Scientists have created a 3D boat that is nearly 1/3rd the width of your hair. The boat is 3D printed and created to follow microswimmers, or very tiny bacteria, to learn more about how they work.

The boat was created at Leiden University and the researchers have nicknamed it Benchy the tugboat. It was produced using a new technique and it can even swim behind a tiny particle.

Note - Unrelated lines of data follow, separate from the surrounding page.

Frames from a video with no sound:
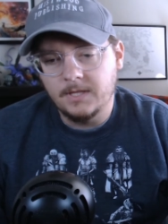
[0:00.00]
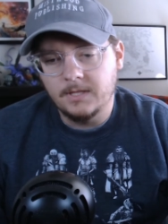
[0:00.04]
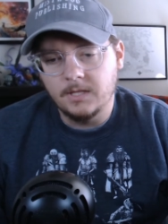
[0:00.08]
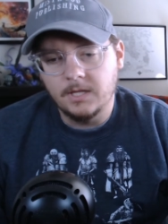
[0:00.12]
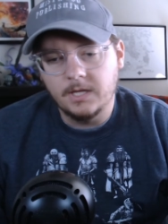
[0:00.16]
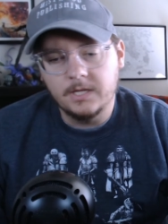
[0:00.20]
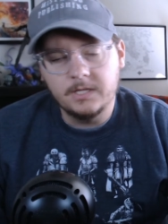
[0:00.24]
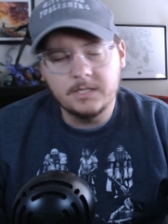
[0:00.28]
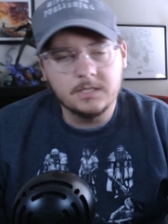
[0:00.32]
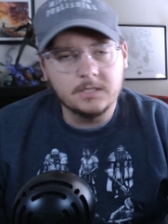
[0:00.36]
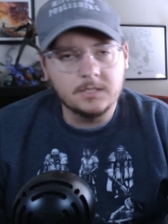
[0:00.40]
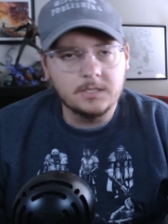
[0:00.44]

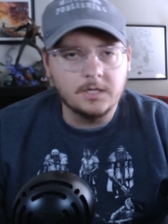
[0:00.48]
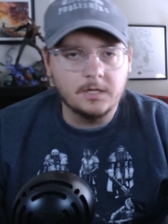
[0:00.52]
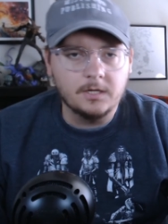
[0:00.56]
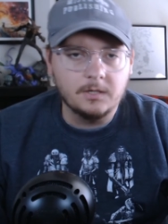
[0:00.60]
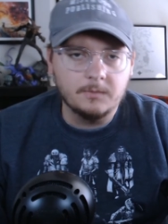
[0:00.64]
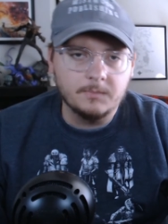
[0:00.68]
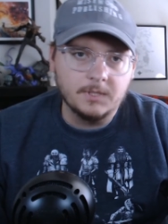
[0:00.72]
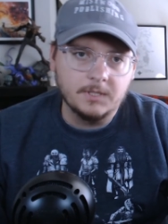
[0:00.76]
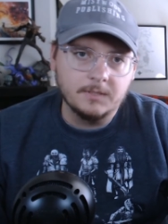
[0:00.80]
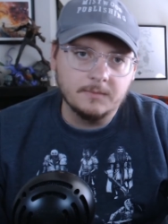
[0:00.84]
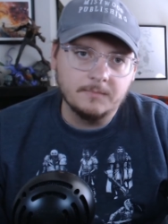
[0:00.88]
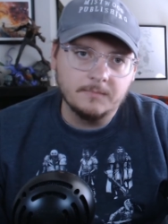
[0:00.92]
Ladies and
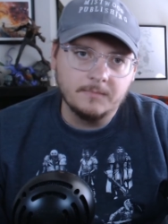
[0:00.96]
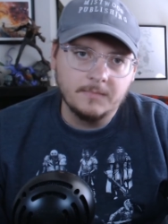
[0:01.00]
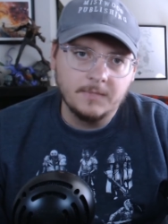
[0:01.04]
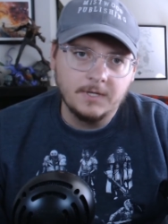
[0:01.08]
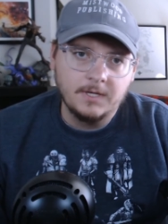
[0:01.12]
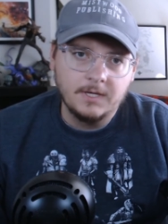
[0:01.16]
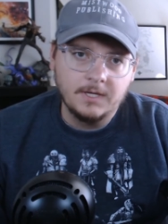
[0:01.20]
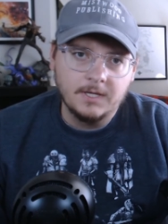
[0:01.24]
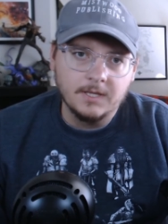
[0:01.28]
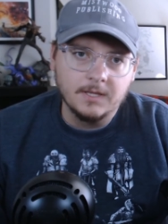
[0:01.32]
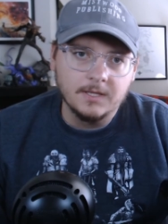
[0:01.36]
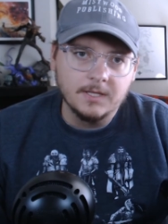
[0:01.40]
gentlemen,
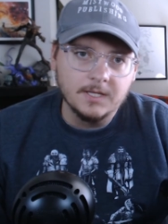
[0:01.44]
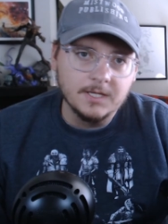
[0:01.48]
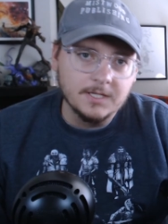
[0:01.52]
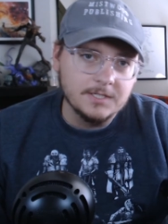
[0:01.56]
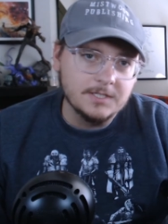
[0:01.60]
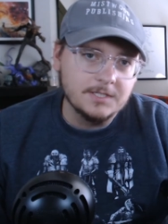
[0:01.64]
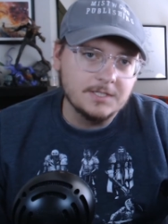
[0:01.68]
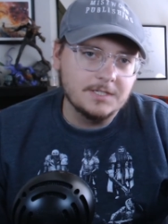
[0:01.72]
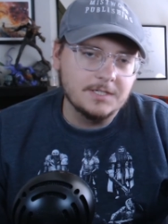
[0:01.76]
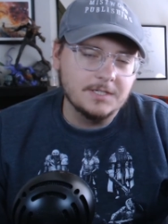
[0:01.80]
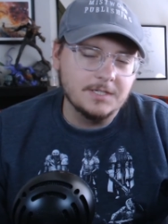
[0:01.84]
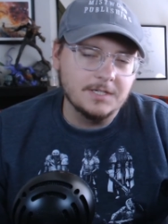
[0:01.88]

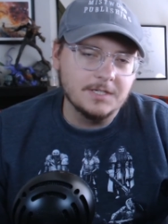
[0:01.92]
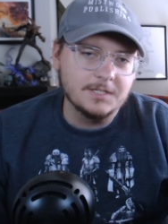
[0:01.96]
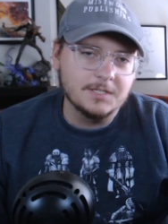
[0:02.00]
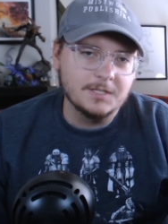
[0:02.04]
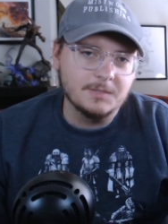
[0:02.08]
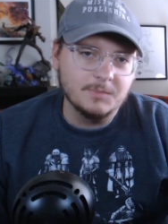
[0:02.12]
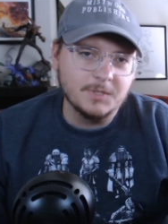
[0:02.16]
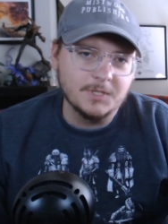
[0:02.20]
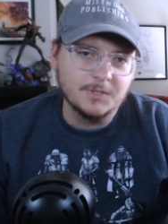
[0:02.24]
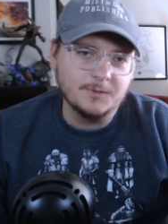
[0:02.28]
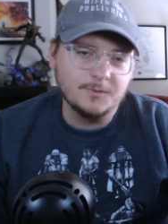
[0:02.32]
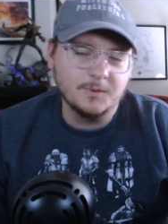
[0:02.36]
this is
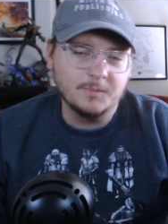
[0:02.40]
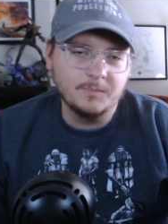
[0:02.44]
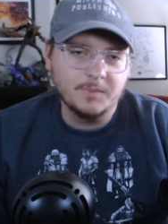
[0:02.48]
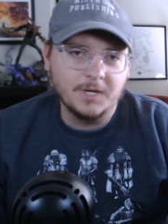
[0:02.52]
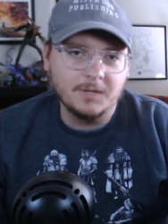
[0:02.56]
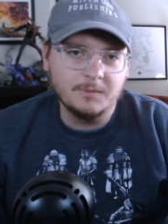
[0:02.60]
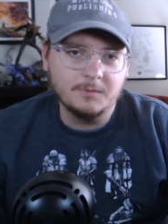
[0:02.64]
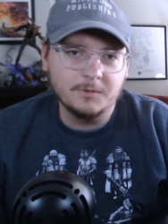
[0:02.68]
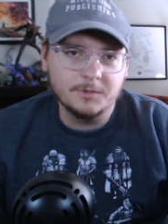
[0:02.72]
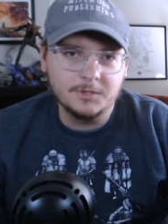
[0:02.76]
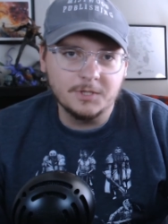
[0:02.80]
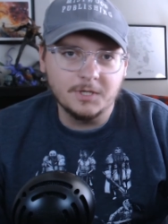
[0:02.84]
the Mistwood
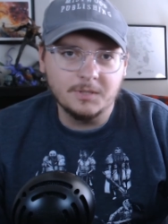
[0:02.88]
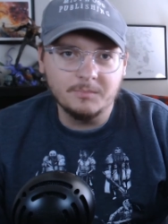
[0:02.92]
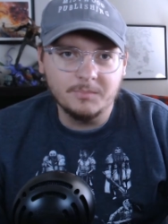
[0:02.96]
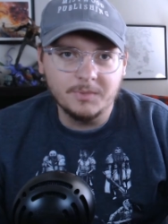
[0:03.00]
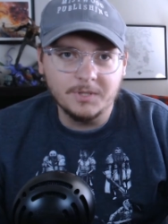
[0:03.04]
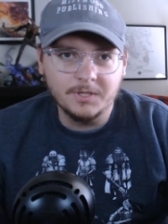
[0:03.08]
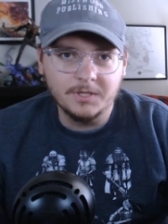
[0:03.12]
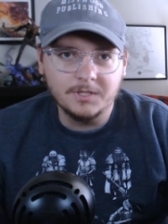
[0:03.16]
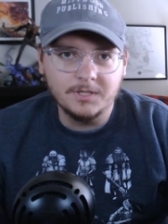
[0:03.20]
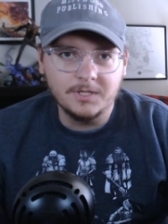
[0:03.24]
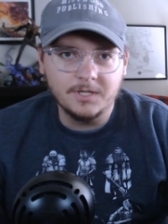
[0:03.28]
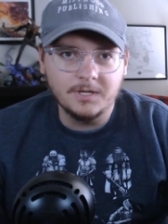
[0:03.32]
Publishing
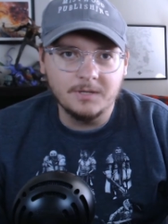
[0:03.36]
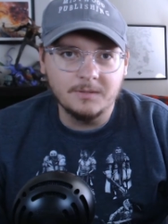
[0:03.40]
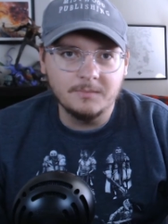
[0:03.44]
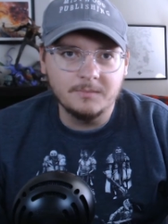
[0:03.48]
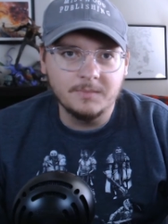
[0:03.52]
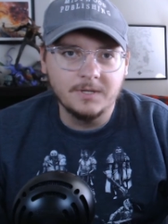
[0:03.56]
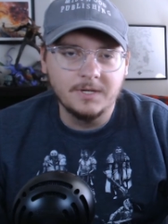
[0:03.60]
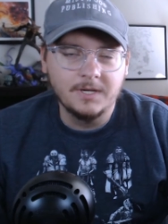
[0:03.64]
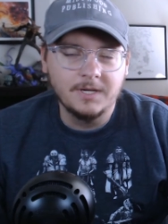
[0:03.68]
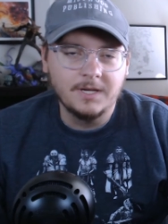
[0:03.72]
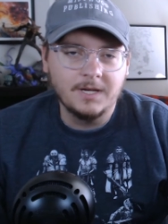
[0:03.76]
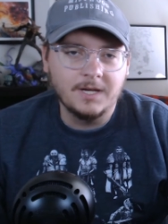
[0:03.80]
Book Club.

The boat is around 30 micrometers (or about 0.001 inches) in length, from prow to stern. It can be viewed properly under an electron microscope. The research was led by physicists Rachel Doherty and Daniela. The original idea was to follow bacterial microswimmers and even though most of such research is usually carried on sphere-shaped particles, the new 3D printing allows for new possibilities, the team says.

This microboat, however, does not have a propeller. The design is a standard one used for testing the 3D printers. Researchers tested a new microscale 3D printer- Nanoscribe Photonic Professional printer- which successfully created the world’s smallest ship. They noticed it followed the microswimmers when immersed in droplets of water and observed under microscope.

It propels via chemical reaction. A small piece of platinum reacts with hydrogen peroxide in its environments and provides propulsion. Though it should be noted that previous attempts have been made at creating artificial microswimmers but all of them aimed at creating simple spherical shapes by chemical methods.

Here, they used a focused laser to guide the swimmer into the shape they want. According to the team, these 3D printed microswimmers are designed in a way that they can deliver target drugs inside the body or can diagnose a condition in the future.

The team’s nickname, 3D Benchy, is a shortened form of 3D Benchmark. It is named so because it is a test vessel and will later be deployed into full-scale experiments. While most 3D printing projects create ‘artworks’ or static products, Benchy is active- a fully functional microswimmer.

However, there may be modifications made to the tugboat design as it isn’t the most efficient. 3D printed spirals and helix shapes might be employed to allow self-propulsion in a corkscrew motion.